In our view, four sectors offer more than 80% of the $4 trillion financial infrastructure opportunity, with many of the businesses in these sectors misunderstood by investors or underutilized by corporate owners. Rising consumer expectations and demand coincide with rising operating costs that many financial infrastructure companies cannot absorb:

  • In the payments sector, for example, the pandemic accelerated a shift among consumers away from cash and toward digital payments. That shift continues, as cash usage declined by nearly 4 percentage points globally in 2022, according to McKinsey.4 And as consumers become more accustomed to digital alternatives, their expectations grow. From cash to checks to credit cards to digital wallets and biometric payments like fingerprint scanning or facial recognition, consumers are less willing to fumble for their wallets when it’s time to pay up. Although payment options like these have not yet overtaken credit cards, the world is increasingly becoming digital-first (see Figure 4). Digital wallets, for example, are expected to increase to over 40% of the global point-of-sale payment share.5

Figure 4: Many More Ways to Pay

2025-FinInfra-why-now-Figure-4
Source: WorldPay, “The Global Payments Report,” 2018, 2021 and 2023 editions.

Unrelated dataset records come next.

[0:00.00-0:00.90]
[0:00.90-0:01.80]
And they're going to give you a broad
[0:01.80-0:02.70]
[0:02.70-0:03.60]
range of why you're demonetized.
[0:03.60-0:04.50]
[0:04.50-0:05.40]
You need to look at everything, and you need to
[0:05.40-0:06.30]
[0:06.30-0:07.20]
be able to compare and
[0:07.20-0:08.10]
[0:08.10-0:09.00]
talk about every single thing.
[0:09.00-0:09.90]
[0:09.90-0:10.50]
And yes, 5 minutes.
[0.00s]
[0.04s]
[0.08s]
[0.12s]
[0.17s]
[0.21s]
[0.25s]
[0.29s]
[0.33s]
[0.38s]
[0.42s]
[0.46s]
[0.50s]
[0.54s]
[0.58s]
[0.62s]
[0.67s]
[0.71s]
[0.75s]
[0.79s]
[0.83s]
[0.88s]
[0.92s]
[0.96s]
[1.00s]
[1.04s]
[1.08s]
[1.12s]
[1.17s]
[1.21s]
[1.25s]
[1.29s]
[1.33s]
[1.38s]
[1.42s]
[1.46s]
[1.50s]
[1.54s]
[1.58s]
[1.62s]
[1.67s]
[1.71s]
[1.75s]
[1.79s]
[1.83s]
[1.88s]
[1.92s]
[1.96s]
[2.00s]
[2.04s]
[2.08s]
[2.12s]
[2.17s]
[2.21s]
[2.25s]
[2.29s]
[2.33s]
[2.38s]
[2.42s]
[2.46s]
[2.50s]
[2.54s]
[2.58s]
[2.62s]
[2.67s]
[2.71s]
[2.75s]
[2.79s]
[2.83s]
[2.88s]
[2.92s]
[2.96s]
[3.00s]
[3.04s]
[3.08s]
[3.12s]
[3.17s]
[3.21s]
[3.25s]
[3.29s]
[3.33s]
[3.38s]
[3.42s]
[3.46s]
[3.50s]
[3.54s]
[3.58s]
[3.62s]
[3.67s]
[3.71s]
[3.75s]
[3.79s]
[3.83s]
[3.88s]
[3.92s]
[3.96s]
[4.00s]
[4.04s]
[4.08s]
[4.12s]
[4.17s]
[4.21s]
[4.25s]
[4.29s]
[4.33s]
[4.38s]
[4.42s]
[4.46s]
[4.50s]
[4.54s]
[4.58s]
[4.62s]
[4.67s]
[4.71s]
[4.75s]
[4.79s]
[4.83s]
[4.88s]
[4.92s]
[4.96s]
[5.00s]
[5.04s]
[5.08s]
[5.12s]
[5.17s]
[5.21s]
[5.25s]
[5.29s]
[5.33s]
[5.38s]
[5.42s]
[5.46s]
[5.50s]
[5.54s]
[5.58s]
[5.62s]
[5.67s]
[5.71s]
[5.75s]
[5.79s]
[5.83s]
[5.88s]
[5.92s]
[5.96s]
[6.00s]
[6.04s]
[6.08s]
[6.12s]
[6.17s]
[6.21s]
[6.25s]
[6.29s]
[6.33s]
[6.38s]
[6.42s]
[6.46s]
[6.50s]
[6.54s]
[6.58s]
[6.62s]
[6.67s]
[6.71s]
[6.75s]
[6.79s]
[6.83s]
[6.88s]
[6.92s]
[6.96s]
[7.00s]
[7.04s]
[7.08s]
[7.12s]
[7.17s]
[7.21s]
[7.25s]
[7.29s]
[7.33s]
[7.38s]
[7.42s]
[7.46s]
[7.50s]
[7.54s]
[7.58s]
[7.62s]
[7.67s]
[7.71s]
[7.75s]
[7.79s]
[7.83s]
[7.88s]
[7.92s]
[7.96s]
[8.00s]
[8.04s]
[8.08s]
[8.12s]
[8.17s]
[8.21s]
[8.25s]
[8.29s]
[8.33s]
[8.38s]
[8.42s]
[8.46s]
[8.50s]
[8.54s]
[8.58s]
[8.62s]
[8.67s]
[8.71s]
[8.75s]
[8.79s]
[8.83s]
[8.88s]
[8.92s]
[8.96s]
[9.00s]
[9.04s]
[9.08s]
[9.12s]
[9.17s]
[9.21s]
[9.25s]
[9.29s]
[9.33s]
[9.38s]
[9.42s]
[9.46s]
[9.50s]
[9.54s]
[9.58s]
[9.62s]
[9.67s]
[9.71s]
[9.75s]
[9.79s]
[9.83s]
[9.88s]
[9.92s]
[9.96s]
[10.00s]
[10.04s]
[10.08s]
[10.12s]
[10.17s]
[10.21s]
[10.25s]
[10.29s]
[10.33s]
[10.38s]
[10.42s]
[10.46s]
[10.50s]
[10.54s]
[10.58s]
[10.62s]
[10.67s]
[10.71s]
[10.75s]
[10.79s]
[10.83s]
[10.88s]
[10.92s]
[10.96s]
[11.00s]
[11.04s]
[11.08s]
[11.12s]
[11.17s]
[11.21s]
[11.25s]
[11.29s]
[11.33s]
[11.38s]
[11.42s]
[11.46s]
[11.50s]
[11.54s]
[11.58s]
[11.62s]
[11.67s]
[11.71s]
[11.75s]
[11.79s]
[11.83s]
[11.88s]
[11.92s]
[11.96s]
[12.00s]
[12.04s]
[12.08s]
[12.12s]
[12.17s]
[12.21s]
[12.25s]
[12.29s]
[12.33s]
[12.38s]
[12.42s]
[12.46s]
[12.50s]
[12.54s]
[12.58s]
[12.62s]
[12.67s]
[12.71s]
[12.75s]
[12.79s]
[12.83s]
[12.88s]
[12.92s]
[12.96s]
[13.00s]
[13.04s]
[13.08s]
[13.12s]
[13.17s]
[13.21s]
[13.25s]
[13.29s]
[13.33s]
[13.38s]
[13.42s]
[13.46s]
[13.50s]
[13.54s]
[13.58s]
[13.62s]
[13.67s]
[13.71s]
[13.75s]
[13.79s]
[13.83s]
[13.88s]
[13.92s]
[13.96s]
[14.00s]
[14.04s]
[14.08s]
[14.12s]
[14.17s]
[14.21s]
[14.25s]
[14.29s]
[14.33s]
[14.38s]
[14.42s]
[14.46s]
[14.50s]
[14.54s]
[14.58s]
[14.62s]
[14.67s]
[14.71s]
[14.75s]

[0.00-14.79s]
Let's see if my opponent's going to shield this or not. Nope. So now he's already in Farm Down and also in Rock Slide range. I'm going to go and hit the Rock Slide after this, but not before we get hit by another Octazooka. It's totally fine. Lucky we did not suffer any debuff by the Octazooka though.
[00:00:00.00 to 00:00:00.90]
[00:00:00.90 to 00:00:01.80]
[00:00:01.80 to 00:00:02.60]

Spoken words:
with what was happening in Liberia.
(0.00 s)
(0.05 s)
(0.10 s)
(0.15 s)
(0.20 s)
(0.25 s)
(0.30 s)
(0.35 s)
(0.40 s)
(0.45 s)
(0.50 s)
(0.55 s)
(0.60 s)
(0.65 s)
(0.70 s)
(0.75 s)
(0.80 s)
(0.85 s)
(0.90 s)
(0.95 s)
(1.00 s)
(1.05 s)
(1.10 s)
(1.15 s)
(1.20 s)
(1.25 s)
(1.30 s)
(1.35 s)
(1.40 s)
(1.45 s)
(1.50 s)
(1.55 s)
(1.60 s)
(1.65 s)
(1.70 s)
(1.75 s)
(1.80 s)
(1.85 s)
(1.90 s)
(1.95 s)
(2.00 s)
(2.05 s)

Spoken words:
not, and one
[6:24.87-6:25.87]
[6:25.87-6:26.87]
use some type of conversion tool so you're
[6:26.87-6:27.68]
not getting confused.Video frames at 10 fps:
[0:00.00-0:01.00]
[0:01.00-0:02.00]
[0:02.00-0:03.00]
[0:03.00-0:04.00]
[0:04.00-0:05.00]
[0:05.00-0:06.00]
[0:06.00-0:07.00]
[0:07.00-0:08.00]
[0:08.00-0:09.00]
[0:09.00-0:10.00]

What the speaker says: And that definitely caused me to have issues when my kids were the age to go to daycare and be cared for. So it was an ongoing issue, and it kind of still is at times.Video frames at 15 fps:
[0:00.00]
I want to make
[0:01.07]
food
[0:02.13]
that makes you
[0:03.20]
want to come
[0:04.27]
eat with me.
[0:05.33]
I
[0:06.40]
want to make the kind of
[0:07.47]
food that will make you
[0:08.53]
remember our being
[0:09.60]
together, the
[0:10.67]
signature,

And it’s not just payments. Challenges like these are being confronted in almost every facet of the $28 trillion financial services economy. For example:  

  • In the capital markets sector, volatility is rising from rapidly evolving macroeconomics, wealth dynamics, market participation and consumer preferences. With data and analytics investments driving growth, companies need to upgrade their infrastructure to facilitate the flow of capital from investors to equity issuers and secondary exchanges.
     
  • In the banking technology sector, critical investments in the customer experience are required to meet banking service expectations. Financial institutions with limited in-house capabilities, such as credit unions and community banks, are seeking scalable and cloud-based software that can more seamlessly facilitate everything from opening a new account to applying for a loan. This heavily regulated sector requires updates for all relevant regulations affecting its products and services.
     
  • In the wealth sector, the need to give consumers choice and eliminate paper-based processes is enabling service platforms that act as the pipeline for third-party funds to be distributed through legacy wealth management channels. Companies in this sector are increasingly using outsourced third-party platforms or software to satisfy increasingly complex client needs. Tailwinds include underlying growth in global household wealth, with an increasing proportion of these assets being invested in independently advised channels.
Looking Ahead

These trends mean that many financial services companies will have to fundamentally change their business models so they can develop digital solutions to meet their customers’ needs and operate in a rapidly evolving global economy. That will require heavy investment in areas that, for many financial services conglomerates and banks, are not part of their core businesses—despite being foundational to the global economy. We are already seeing many of these assets moving off these companies’ balance sheets, creating attractive opportunities in this “invisible” infrastructure sector.

Endnotes:

1. Brookfield internal research. 
2. McKinsey, UN Conference on Trade and Development, June 2023.
3. Consumer preference source: Worldpay. “Global Payments Report”, 2025. Time period from 2014 to 2024. Deglobalization source: IMF. Time period from 2014 to 202. Innovation source: https://www.tradeweb.com/newsroom/media-center/insights/commentary/elec… and https://www.tradeweb.com/newsroom/media-center/insights/blog/what-the-l…. Time period from 2013 to 2024. Regulation source: https://bpi.com/survey-finds-compliance-is-growing-demand-on-bank-resou…. Time period from 2016 to 2023. 
4. McKinsey, “2023 Global Payments Report,” September 2023. 
5. WorldPay, “The Global Payments Report,” 2018, 2021 and 2023 editions.